Three of four investors have unrealistic expectations of the level of care that financial advisors at brokerage firms are required to give, found a recent survey: 76% of investors said “financial advisors” at firms such as Merrill Lynch and UBS should put the client’s interests first.
However, brokers have no fiduciary duty to clients, says the report by the Consumer Federation of America, AARP, and the North American Securities Administrators Association. Brokers are merely required to offer clients “suitable investments,” a standard of care much lower than the fiduciary standard.
In contrast, Investment Advisors registered with the Securities and Exchange Commission (SEC) are required to put their clients’ interests first and to adhere to all fiduciary standards.
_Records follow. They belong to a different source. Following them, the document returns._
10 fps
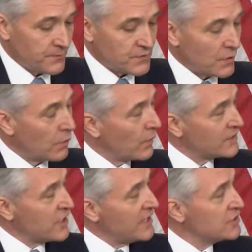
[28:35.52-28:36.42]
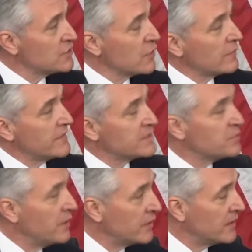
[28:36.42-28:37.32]
So what changes over this
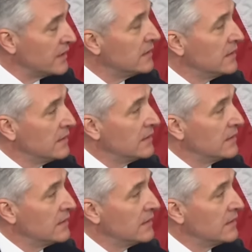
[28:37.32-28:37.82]
period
“Investors are clueless when it comes to the different standards of care that apply to brokers and investment advisors,” said Barbara Roper of the Consumer Federation of America.
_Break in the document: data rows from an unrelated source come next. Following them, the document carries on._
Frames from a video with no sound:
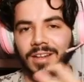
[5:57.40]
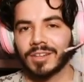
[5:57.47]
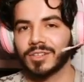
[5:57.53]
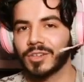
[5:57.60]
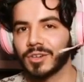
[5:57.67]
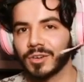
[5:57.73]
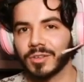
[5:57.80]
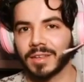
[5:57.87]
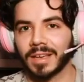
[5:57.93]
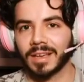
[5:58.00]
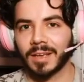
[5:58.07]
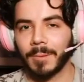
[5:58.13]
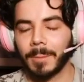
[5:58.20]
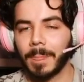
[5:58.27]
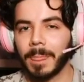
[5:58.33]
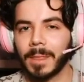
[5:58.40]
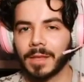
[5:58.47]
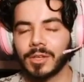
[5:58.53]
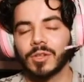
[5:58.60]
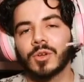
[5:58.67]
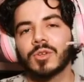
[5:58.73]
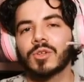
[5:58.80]
like,
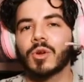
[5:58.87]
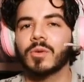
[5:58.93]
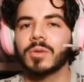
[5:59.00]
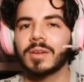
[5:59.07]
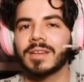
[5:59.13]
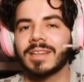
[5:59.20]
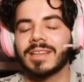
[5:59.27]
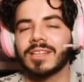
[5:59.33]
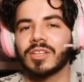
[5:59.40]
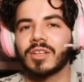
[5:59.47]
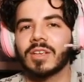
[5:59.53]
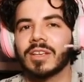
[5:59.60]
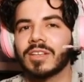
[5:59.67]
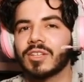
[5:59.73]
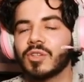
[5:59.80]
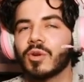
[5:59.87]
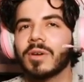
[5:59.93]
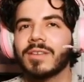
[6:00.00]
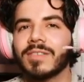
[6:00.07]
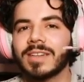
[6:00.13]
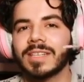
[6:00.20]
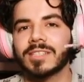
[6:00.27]
you don't
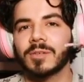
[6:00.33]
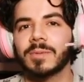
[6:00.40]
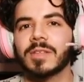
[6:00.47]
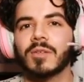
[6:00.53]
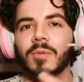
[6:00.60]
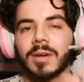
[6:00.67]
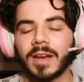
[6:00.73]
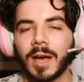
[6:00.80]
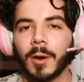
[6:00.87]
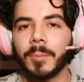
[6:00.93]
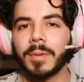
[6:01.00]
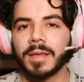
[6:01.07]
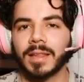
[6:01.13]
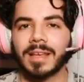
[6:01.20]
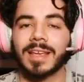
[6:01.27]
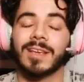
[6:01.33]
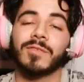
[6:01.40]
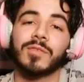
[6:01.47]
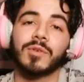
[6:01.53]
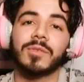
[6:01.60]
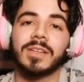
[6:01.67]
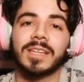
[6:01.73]
even need to be the one helping. Like
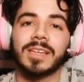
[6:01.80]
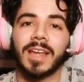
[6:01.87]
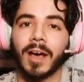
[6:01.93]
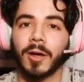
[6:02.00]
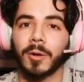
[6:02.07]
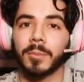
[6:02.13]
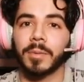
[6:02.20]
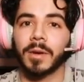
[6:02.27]
if you need help,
Consumer groups are waiting for the SEC to propose a universal standard for giving investment advice, as required by the financial services overhaul approved by Congress. Most consumers support a fiduciary standard for all advisors that requires disclosures of fees or commissions and any potential conflicts of interest. The brokerage industry has given this tentative support, although insurance agents – also not bound by fiduciary standards – oppose it, based on comments received by the SEC.
Bottom line: selection of a financial advisor matters to your financial future.